One of the downsides however is the decal sheet, which is undeniably fleshed out as hell. The problem is that the gold(or rather dull yellow on the sheet) stripes are outlined with a thick black, which just doesn’t come out right with any paint. So I remedied this by simply copying the whole decal sheet and actually completing it, the thin bumper stripes, the mirror stripes, the air intake stripes, so forth, they’re all there, and of course all the necessary extras. I opted for the Protrac Radial R/P tires cause they’re not only perfectly age appropriate(Protrac really tried to cash in on Pontiac’s Firebird line) and they’re also something I reckon Burt Reynolds would’ve been all about: every single fucking ad that Protrac put out in magazines or on papers was some half naked woman with clearly no bra and in a stupendously cold room straddling the tires, it was such abrasive sexism and trying to pander to men that I can’t even feel disappointed at it. Like they went for it, they gave zero damns. The second downside of this kit is that the tires are so thin and small that it’s like they’re made for a Beetle, but alas, such is life.

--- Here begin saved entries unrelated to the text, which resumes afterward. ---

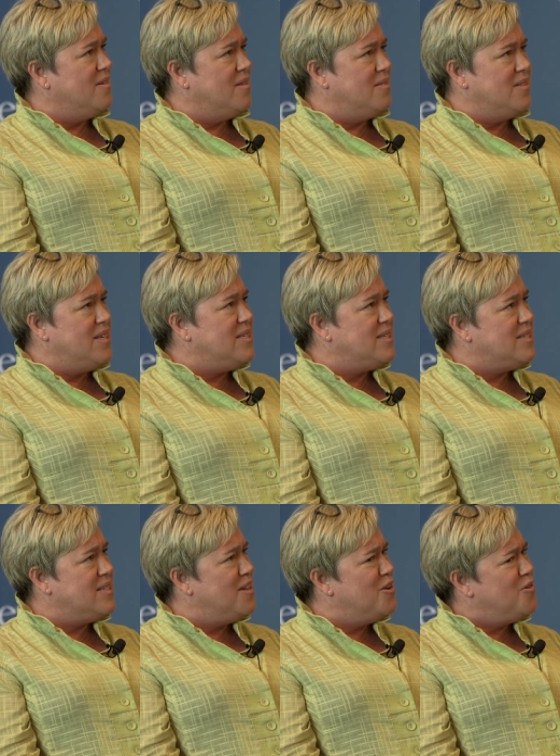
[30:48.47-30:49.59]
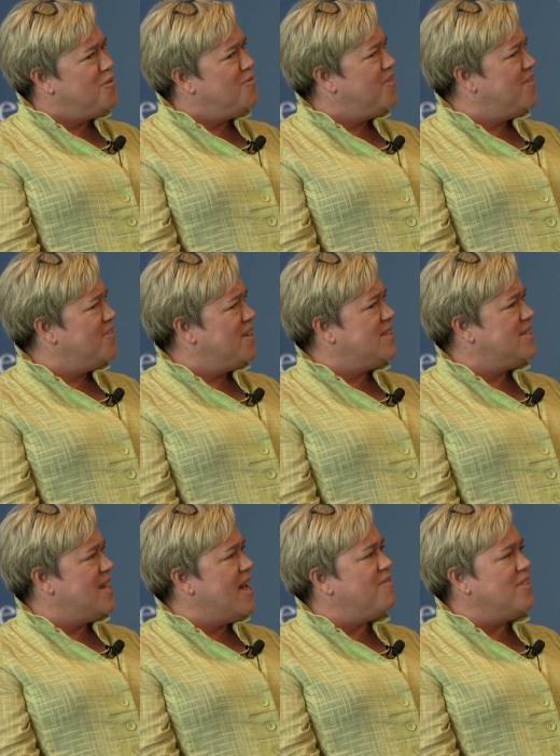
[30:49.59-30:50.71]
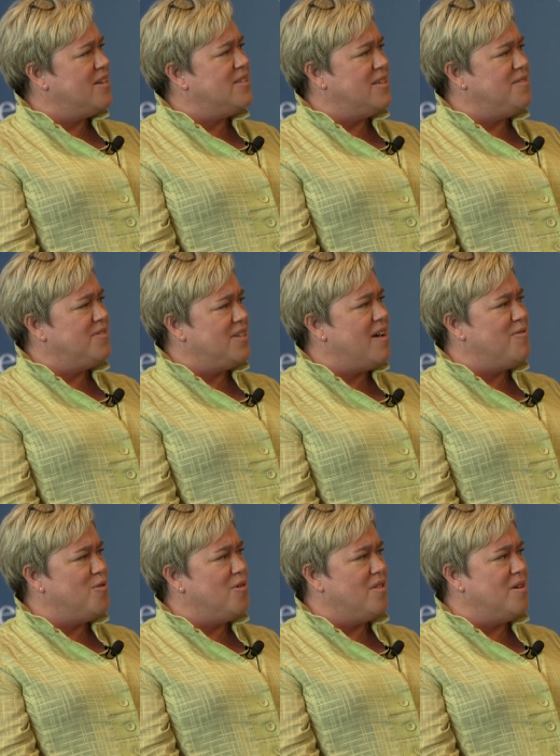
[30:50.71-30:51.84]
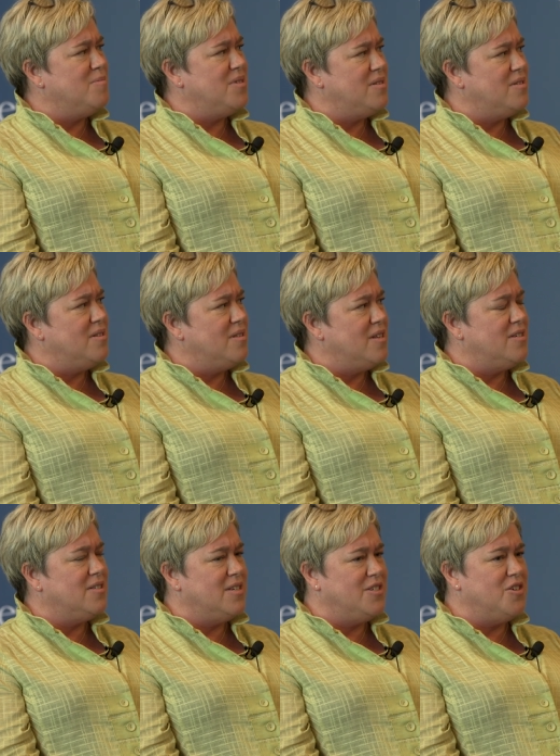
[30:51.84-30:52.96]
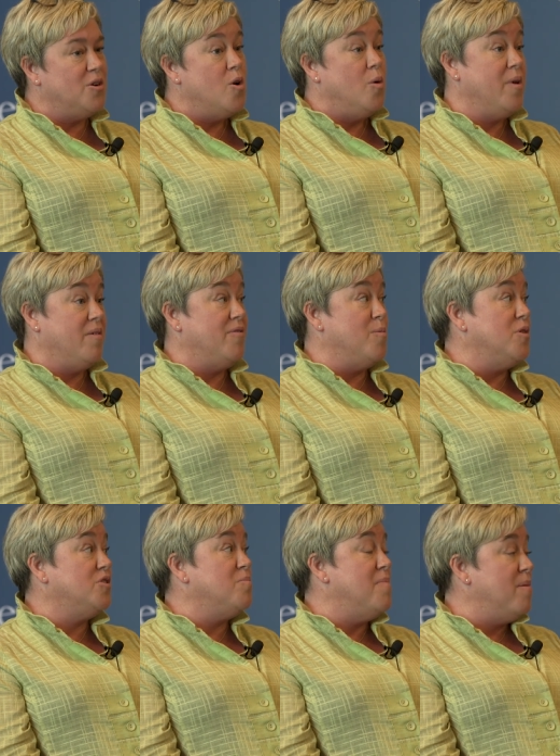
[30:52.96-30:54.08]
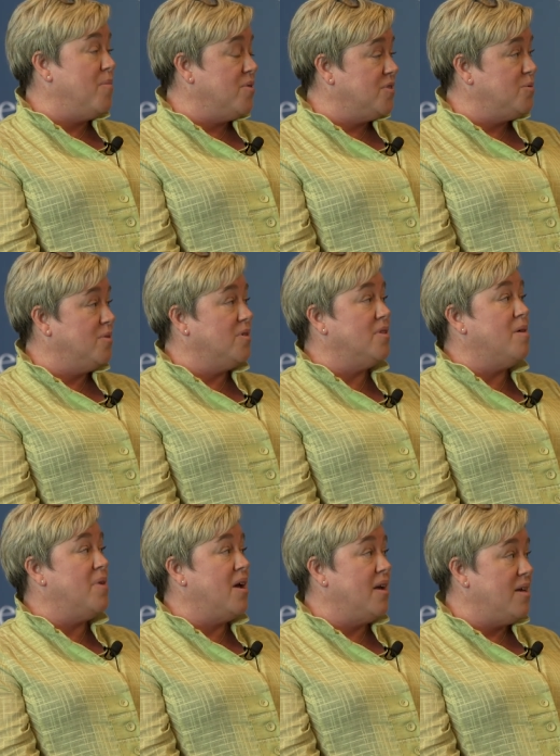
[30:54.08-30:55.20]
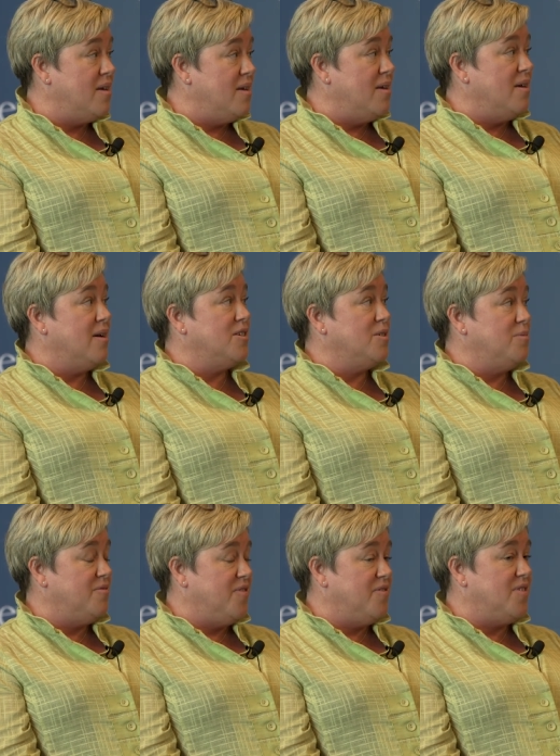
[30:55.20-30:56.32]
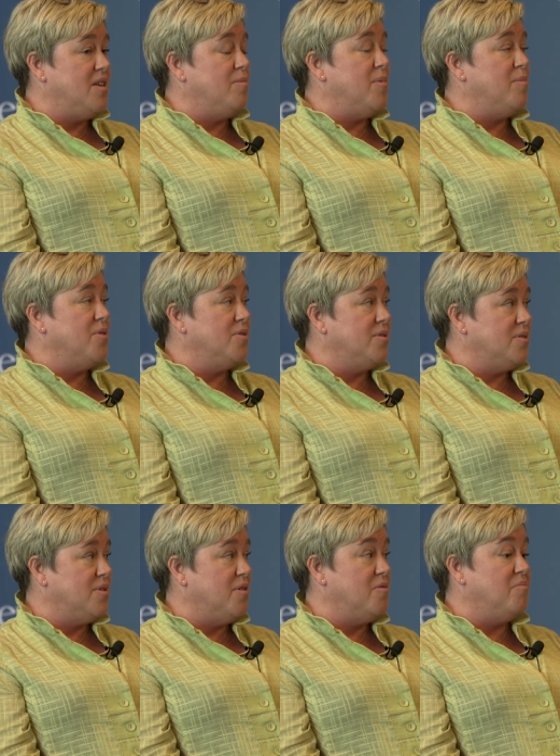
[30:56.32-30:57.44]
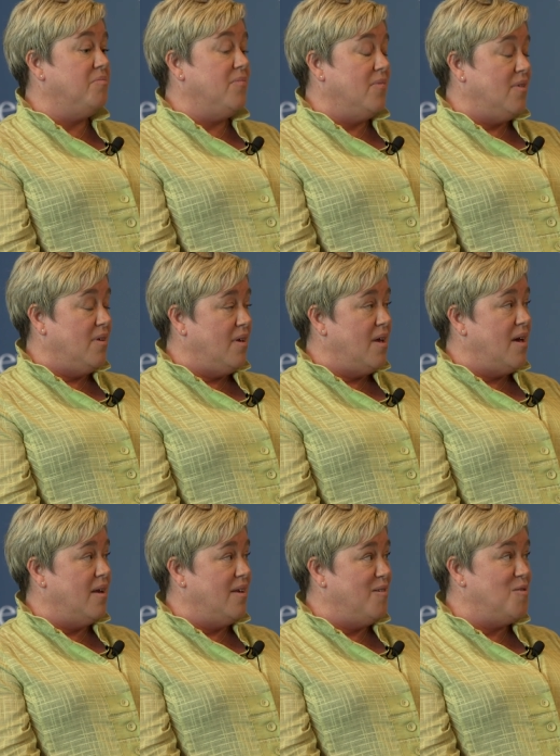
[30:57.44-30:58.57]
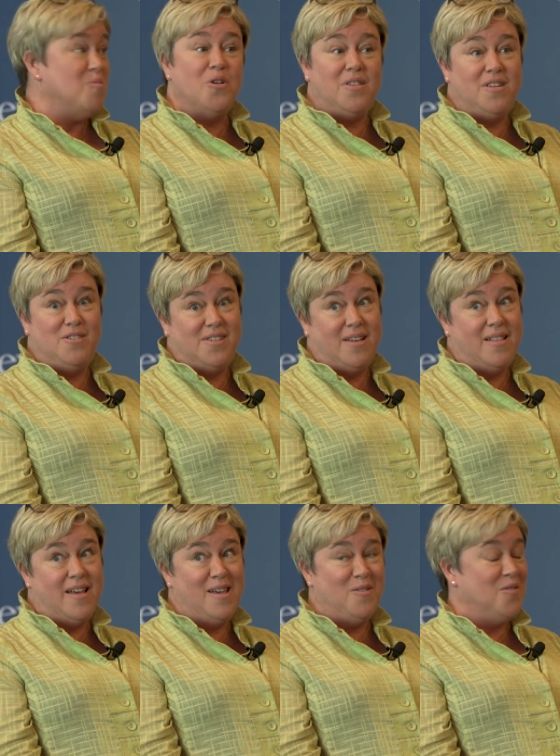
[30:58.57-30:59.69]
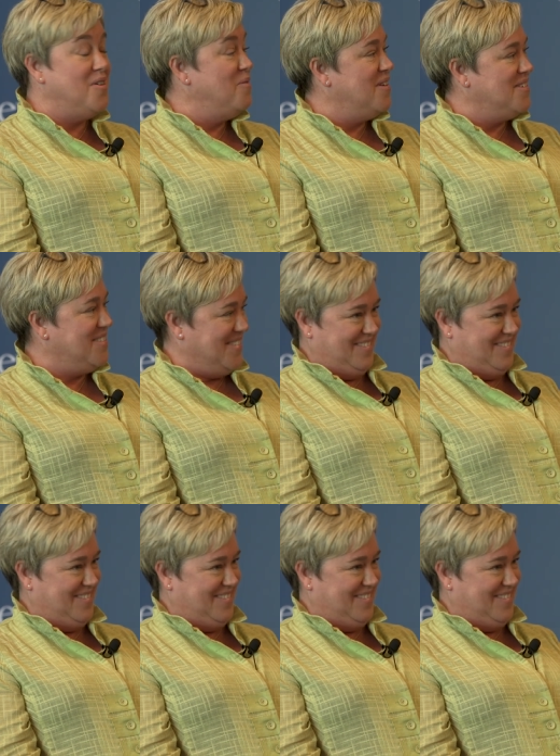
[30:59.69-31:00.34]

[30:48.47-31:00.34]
at least 150 staff, legislative staff who are alums in the legislature. Cool. We have the most members who are alumni, actually with 15 members, so yeah, even Sweet. more than UCLA or anyone else.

The origins of the kit apparently is a die-cast Revell made and just like 1970 Dodge Challenger R/T kit which wasn’t at all related to the old Monogram one, it has particular build quality improvements here and there and it’s jarring how well they pan out. The whole body assembly is clear and cohesive and goes together so unbelievably smoothly, damn near as smoothly as the chassis screws. Like I know people aren’t too big a fan of this kit, for all its plusses it does look… slightly off. Maybe it’s something with the scale, maybe the proportions here and there but something about it doesn’t… look right. I’ll say though, one thing that definitely doesn’t look right is me horribly dicking up the rear end and putting the stripe that’s meant to go on the taillight at the top of the wing, but you know me – dumbnuts numbero uno, learn from me by not repeating my mistakes I suppose.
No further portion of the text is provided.